----- Provided records

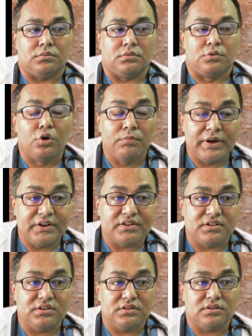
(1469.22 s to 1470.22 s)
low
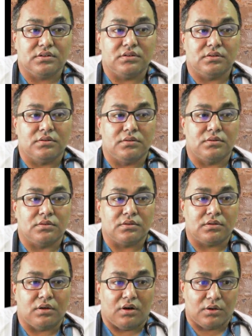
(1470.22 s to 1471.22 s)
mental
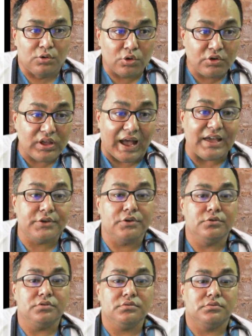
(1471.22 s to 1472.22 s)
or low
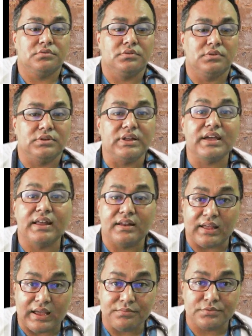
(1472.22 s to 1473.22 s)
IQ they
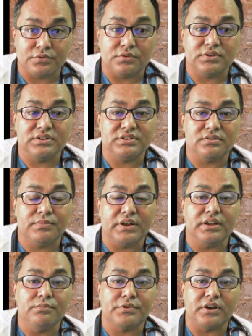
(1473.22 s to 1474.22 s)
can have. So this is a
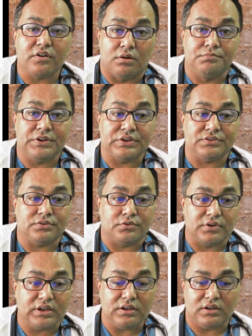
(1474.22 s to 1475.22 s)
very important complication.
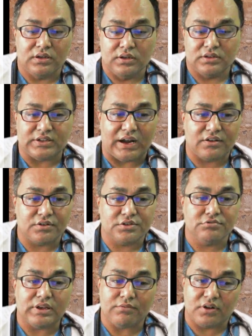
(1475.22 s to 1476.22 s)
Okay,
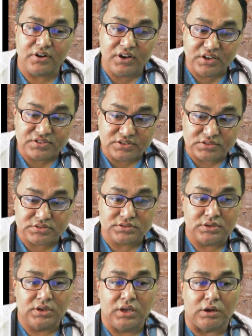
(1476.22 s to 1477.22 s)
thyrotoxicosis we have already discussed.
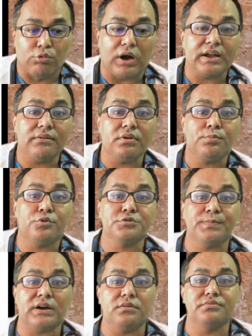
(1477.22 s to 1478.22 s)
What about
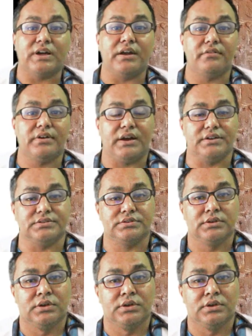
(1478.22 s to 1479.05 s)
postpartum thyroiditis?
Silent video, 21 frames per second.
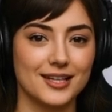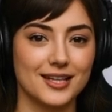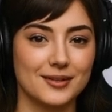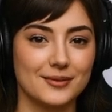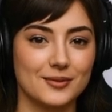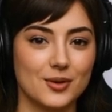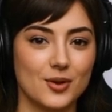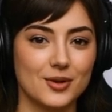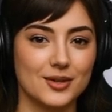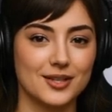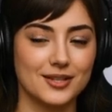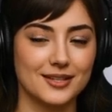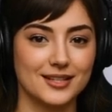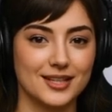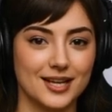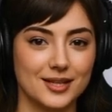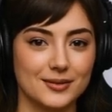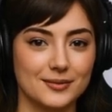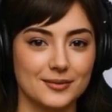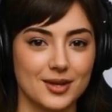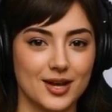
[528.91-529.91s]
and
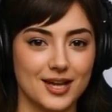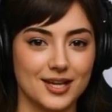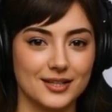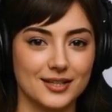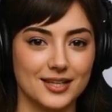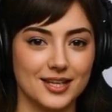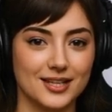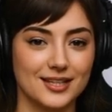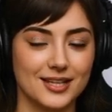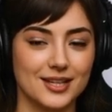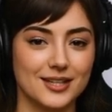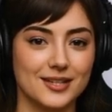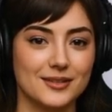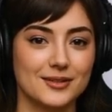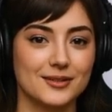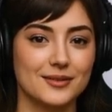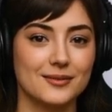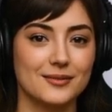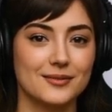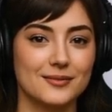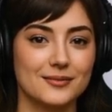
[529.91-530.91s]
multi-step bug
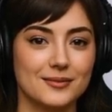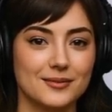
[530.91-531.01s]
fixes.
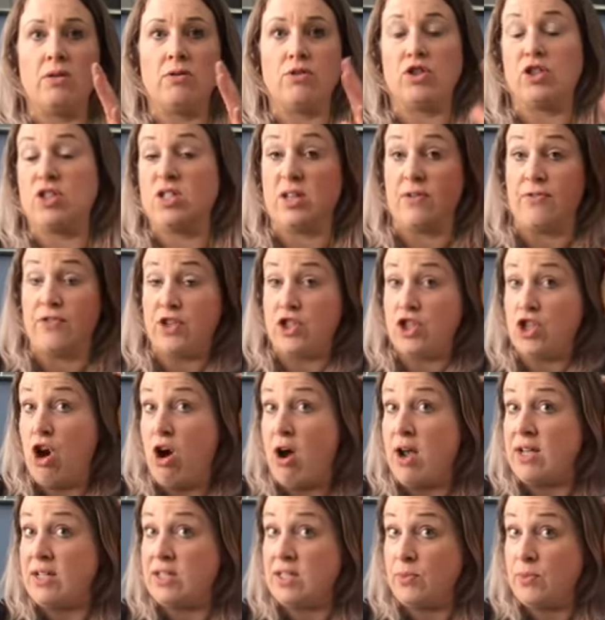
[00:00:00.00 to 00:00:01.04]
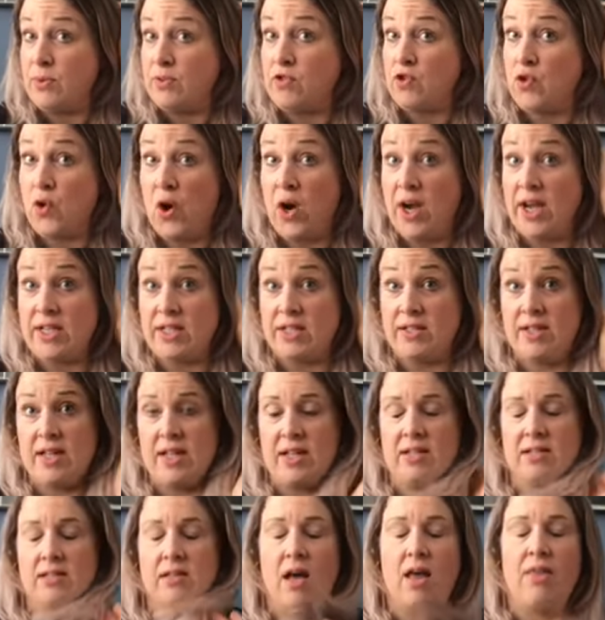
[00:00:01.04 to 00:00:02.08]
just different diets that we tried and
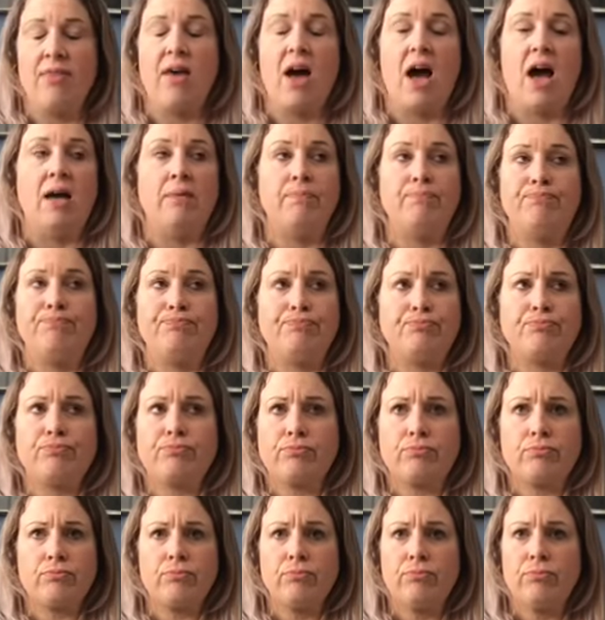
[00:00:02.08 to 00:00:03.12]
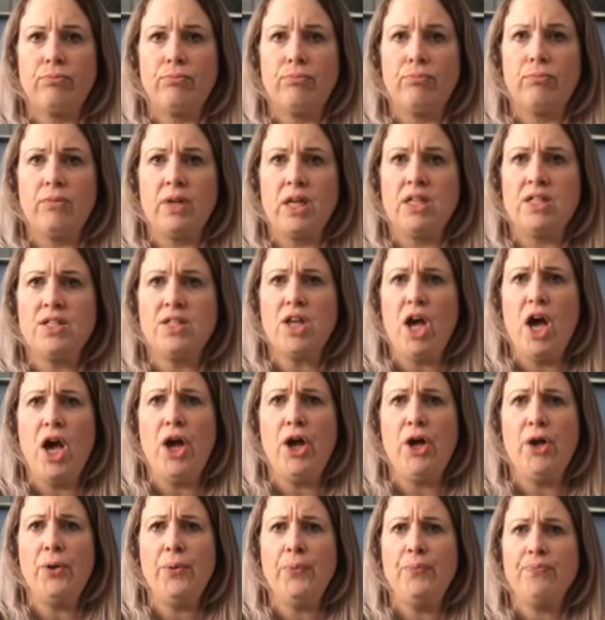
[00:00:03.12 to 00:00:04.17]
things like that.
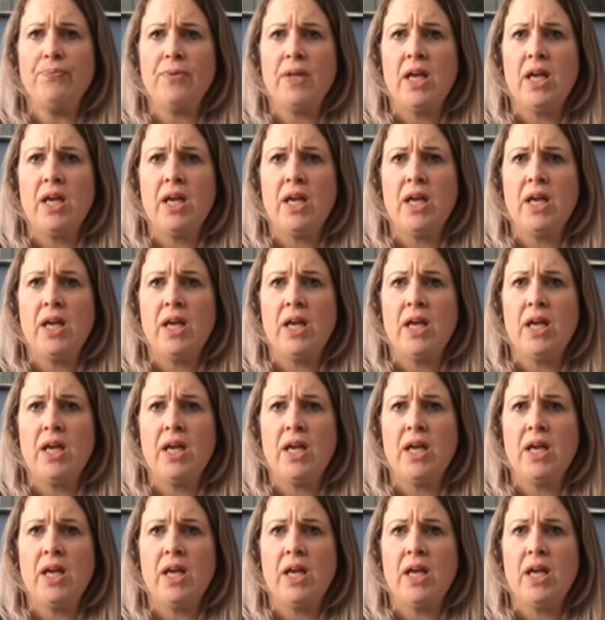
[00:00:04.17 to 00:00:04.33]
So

----------

The records above should be written out exactly, and the images dropped.

§ Output for this exercise
(1469.22 s to 1470.22 s)
low
(1470.22 s to 1471.22 s)
mental
(1471.22 s to 1472.22 s)
or low
(1472.22 s to 1473.22 s)
IQ they
(1473.22 s to 1474.22 s)
can have. So this is a
(1474.22 s to 1475.22 s)
very important complication.
(1475.22 s to 1476.22 s)
Okay,
(1476.22 s to 1477.22 s)
thyrotoxicosis we have already discussed.
(1477.22 s to 1478.22 s)
What about
(1478.22 s to 1479.05 s)
postpartum thyroiditis?
Silent video, 21 frames per second.
[528.91-529.91s]
and
[529.91-530.91s]
multi-step bug
[530.91-531.01s]
fixes.
[00:00:00.00 to 00:00:01.04]
[00:00:01.04 to 00:00:02.08]
just different diets that we tried and
[00:00:02.08 to 00:00:03.12]
[00:00:03.12 to 00:00:04.17]
things like that.
[00:00:04.17 to 00:00:04.33]
So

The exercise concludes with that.